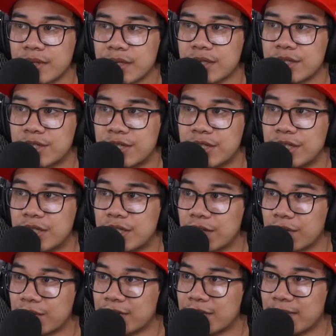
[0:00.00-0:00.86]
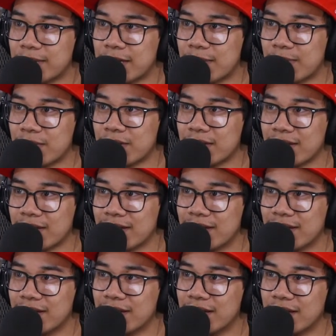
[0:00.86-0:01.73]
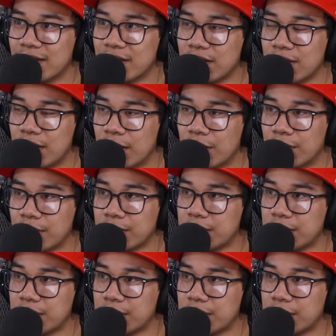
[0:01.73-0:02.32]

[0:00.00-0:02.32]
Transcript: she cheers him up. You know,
* * *
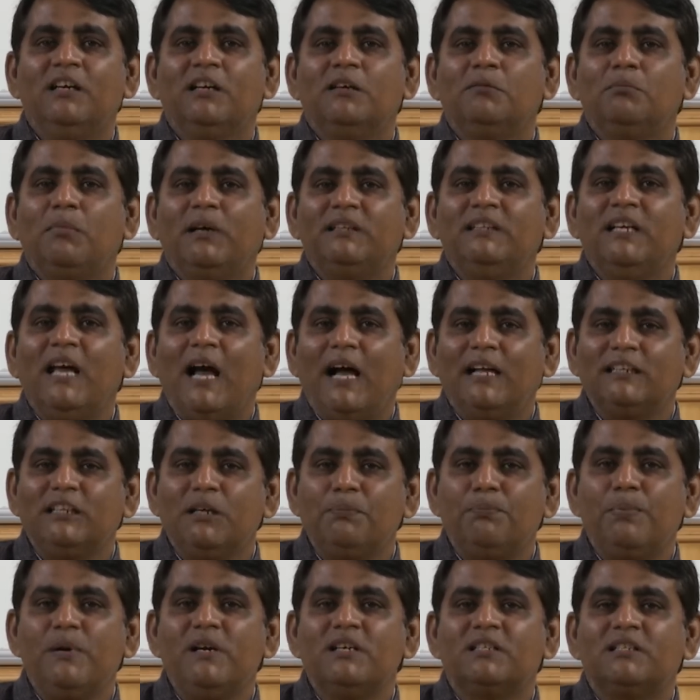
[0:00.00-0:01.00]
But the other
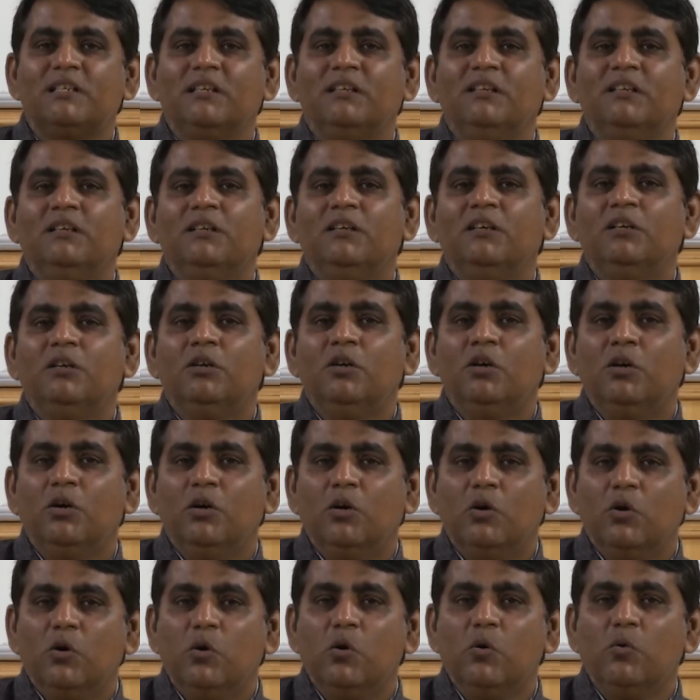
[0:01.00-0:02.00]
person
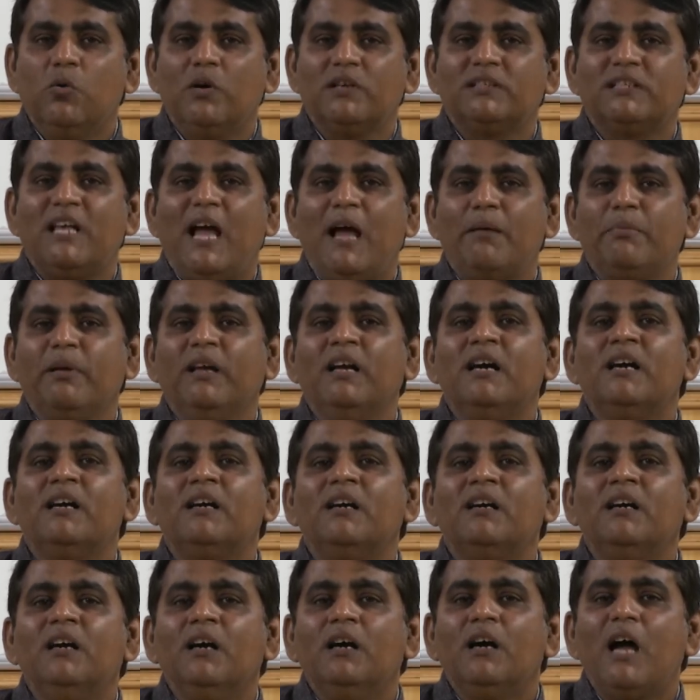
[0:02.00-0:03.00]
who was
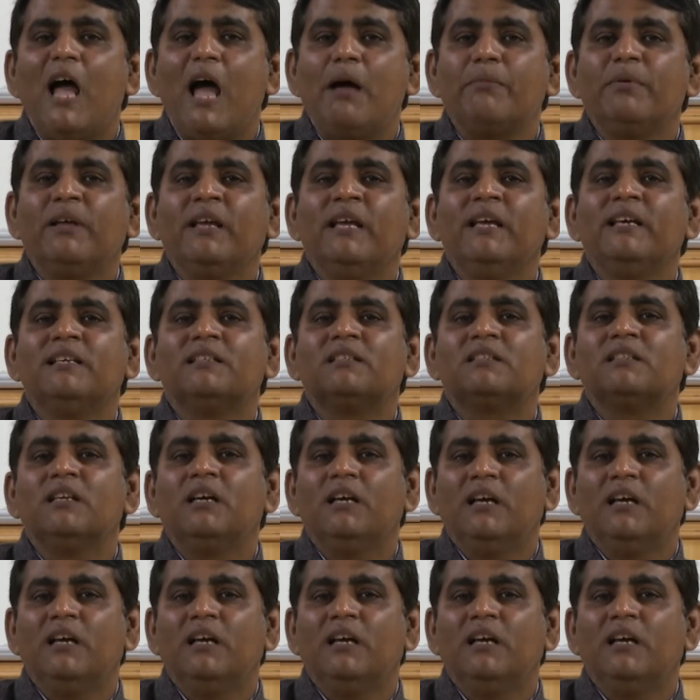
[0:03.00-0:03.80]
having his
* * *
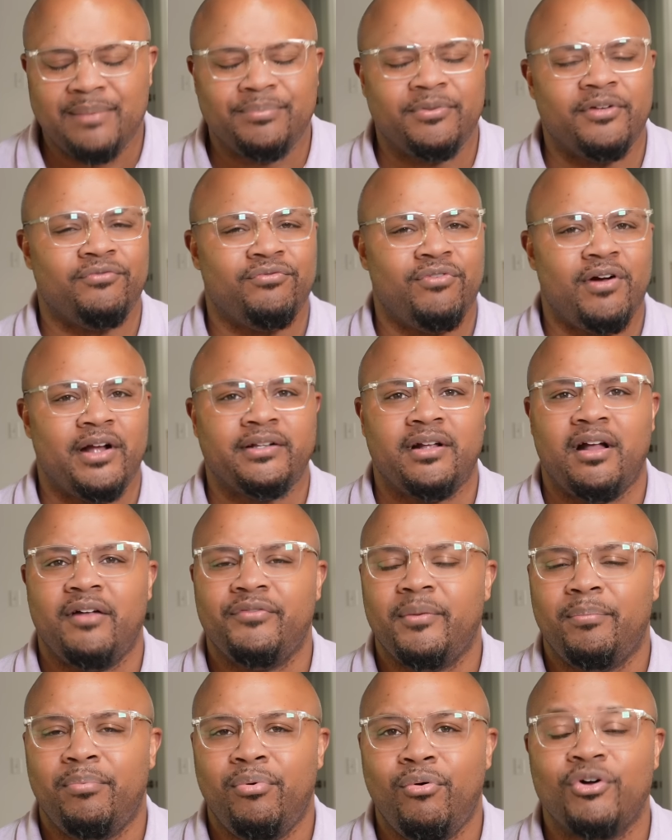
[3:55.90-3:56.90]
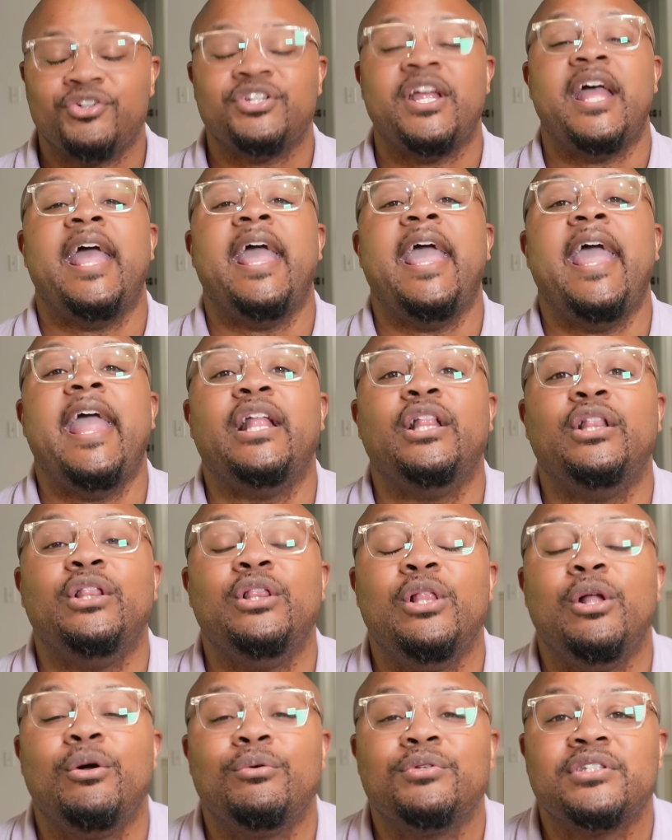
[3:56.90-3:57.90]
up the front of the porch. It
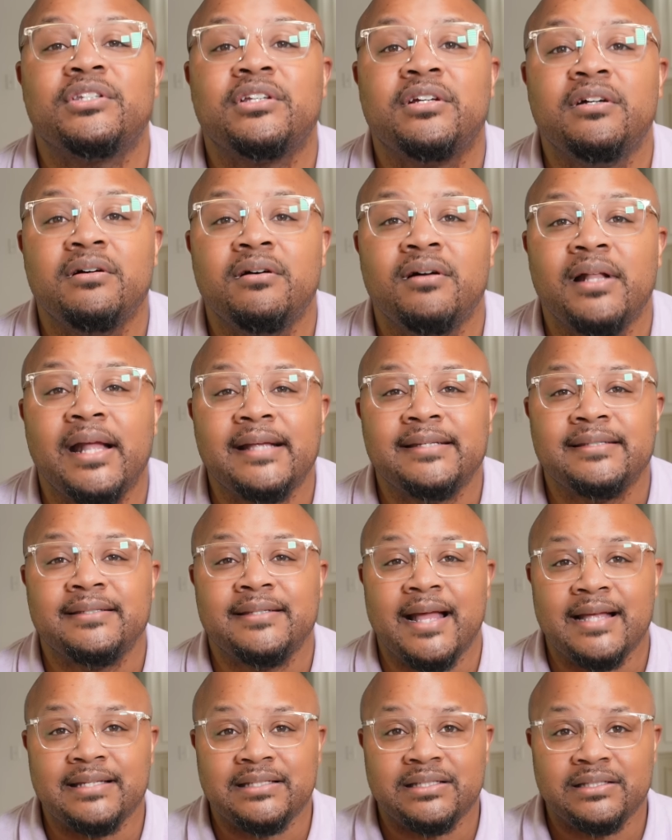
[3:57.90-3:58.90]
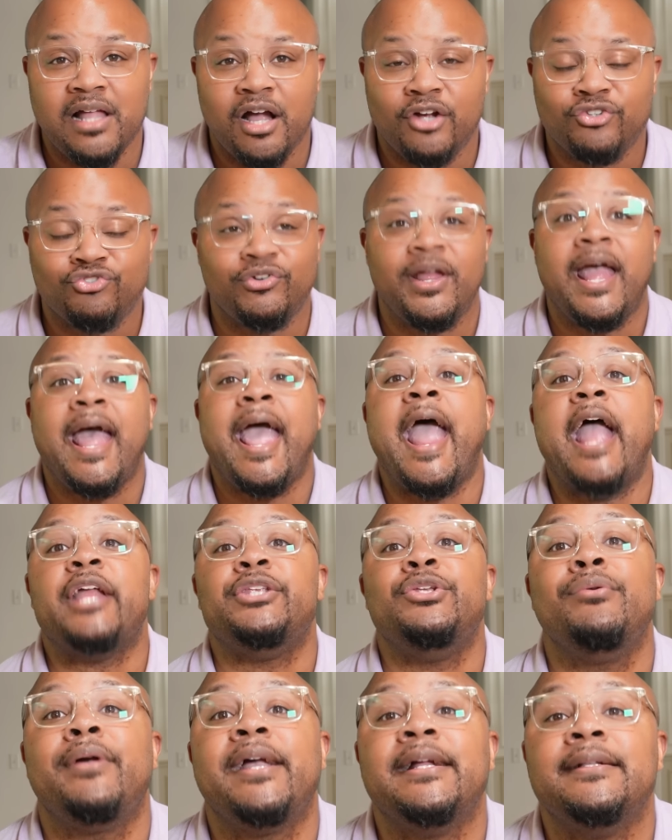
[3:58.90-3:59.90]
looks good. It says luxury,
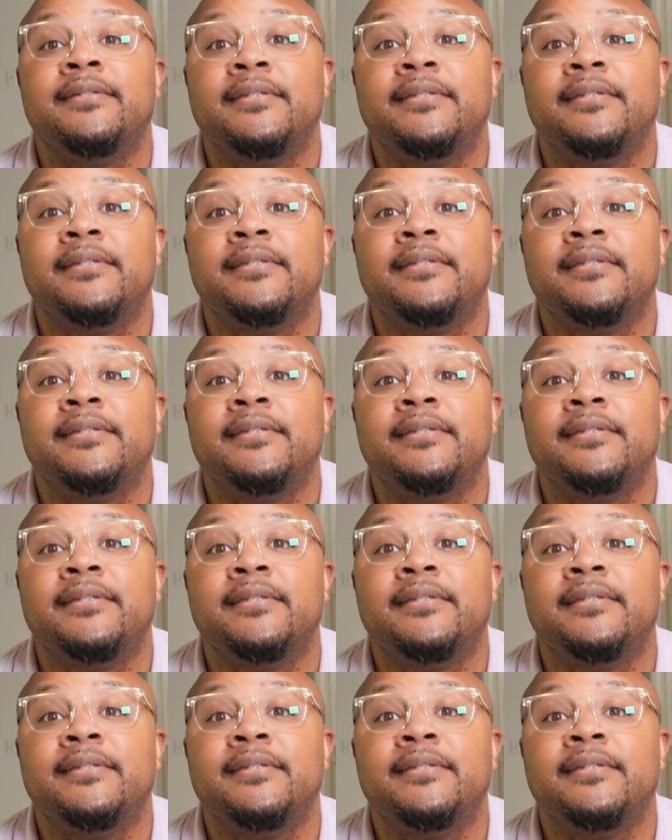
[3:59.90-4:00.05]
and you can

**WORK ITEM**
The output is the stretch above from the line with "[0:00.86-0:01.73]" through the line with "Transcript: she cheers", copied word for word with both ends kept and every picture dropped.

**RESULT OF THE EXERCISE**
[0:00.86-0:01.73]
[0:01.73-0:02.32]

[0:00.00-0:02.32]
Transcript: she cheers him up. You know,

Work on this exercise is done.